Mutual Information: $I(U, V) = \sum_{i=1}^{k_U} \sum_{j=1}^{k_V} P(i, j) \log \frac{P(i, j)}{P(i) \cdot P(j)}$

Entropy: $H(U) = -\sum_{i=1}^{k_U} P(i) \log P(i)$

where:

$P(i, j)$ = joint probability of point being in cluster $i$ of $U$ and cluster $j$ of $V$
$P(i)$, $P(j)$ = marginal probabilities

Interpretation

Range: $[0, 1]$
1: Perfect correlation between clusterings
0: No mutual information (independent clusterings)
Measures information shared between two partitions

When to Use

Comparing clustering with ground truth labels
Evaluating information-theoretic quality of clustering
Comparing clusterings with different numbers of clusters
Alternative to ARI when information-theoretic interpretation is preferred

Advantages

Information-theoretic foundation
Normalized to $[0, 1]$ range
Accounts for different numbers of clusters
Symmetric metric

Relationship to Other Metrics

NMI is related to variation of information (VI): $\text{VI} = H(U) + H(V) - 2I(U,V)$
More sensitive to cluster fragmentation than ARI
Often correlates highly with ARI but not identical

Computational Complexity: $O(N + k_1 \cdot k_2)$

Metric Selection Guidelines

For Model Selection (without ground truth)

Task	Primary Metric	Secondary Metrics
Optimal $k$ selection	Elbow Method + Silhouette	SSE decrease rate
K-Means quality	Silhouette Score	Within/between cluster variance
FCM fuzziness	FPC	Partition entropy

For Evaluation (with ground truth)

Task	Primary Metric	Secondary Metrics
General clustering quality	ARI	NMI, Purity
Topic modeling	Purity	NMI
Class separation	NMI	ARI

Combining Metrics

For robust evaluation, use multiple metrics:

from math_investigation.clustering.metrics import (
    silhouette_score,
    adjusted_rand_index,
    normalized_mutual_information,
    evaluate_purity
)

# Internal evaluation
silhouette = silhouette_score(X, labels_pred)

# External evaluation (if ground truth available)
ari = adjusted_rand_index(labels_true, labels_pred)
nmi = normalized_mutual_information(labels_true, labels_pred)
purity = evaluate_purity(labels_pred, labels_true)
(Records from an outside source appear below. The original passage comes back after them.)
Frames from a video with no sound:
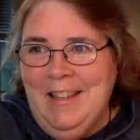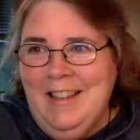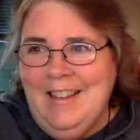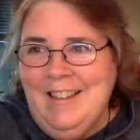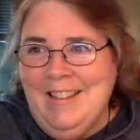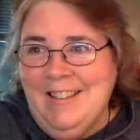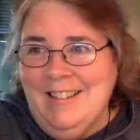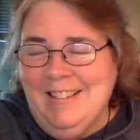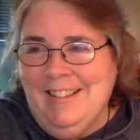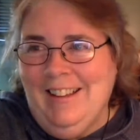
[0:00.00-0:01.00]

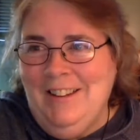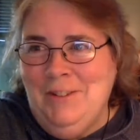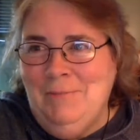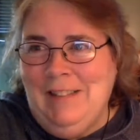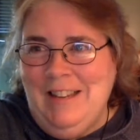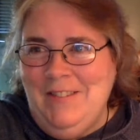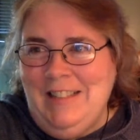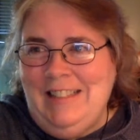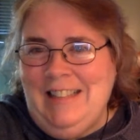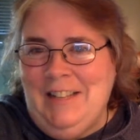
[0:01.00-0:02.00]
I don't blind
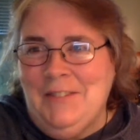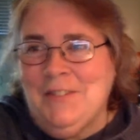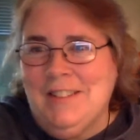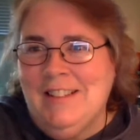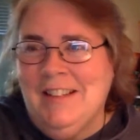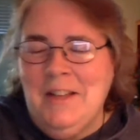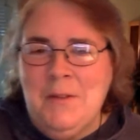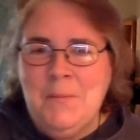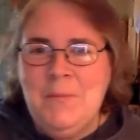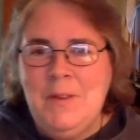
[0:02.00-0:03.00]
myself.
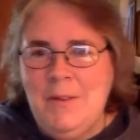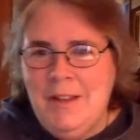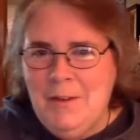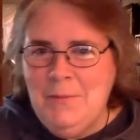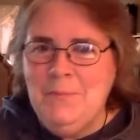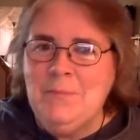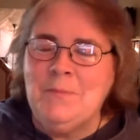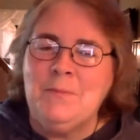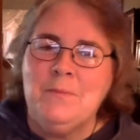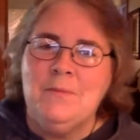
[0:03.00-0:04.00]
There we go.
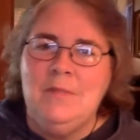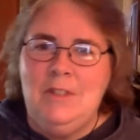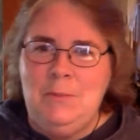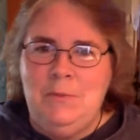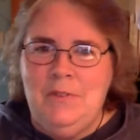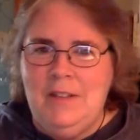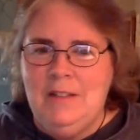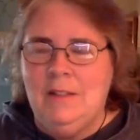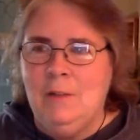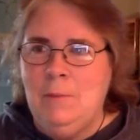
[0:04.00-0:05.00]
Just
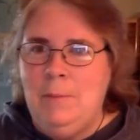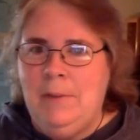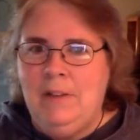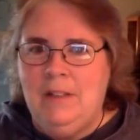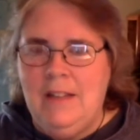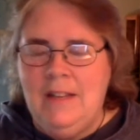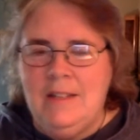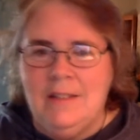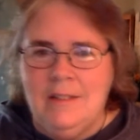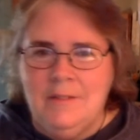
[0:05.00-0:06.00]
provides a little bit better light.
print(f"Silhouette: {silhouette:.3f}")
print(f"ARI: {ari:.3f}, NMI: {nmi:.3f}, Purity: {purity:.3f}")

Implementation Details

Module: `math_investigation/clustering/metrics.py`

All metrics are implemented from scratch using only NumPy, following educational principles of the TFG:

No scikit-learn dependencies for core algorithms
Optimized for clarity and educational value
Efficient NumPy vectorization where possible
Type hints and comprehensive docstrings

Testing

Unit tests for all metrics are located in math_investigation/tests/ and verify:

Mathematical correctness with known examples
Edge cases (single cluster, uniform assignment)
Consistency with theoretical properties
Numerical stability

References

Academic Sources

Silhouette Score: Rousseeuw, P.J. (1987). “Silhouettes: A graphical aid to the interpretation and validation of cluster analysis”. Journal of Computational and Applied Mathematics, 20, 53-65.
ARI: Hubert, L., & Arabie, P. (1985). “Comparing partitions”. Journal of Classification, 2(1), 193-218.
NMI: Strehl, A., & Ghosh, J. (2002). “Cluster ensembles—a knowledge reuse framework for combining multiple partitions”. Journal of Machine Learning Research, 3, 583-617.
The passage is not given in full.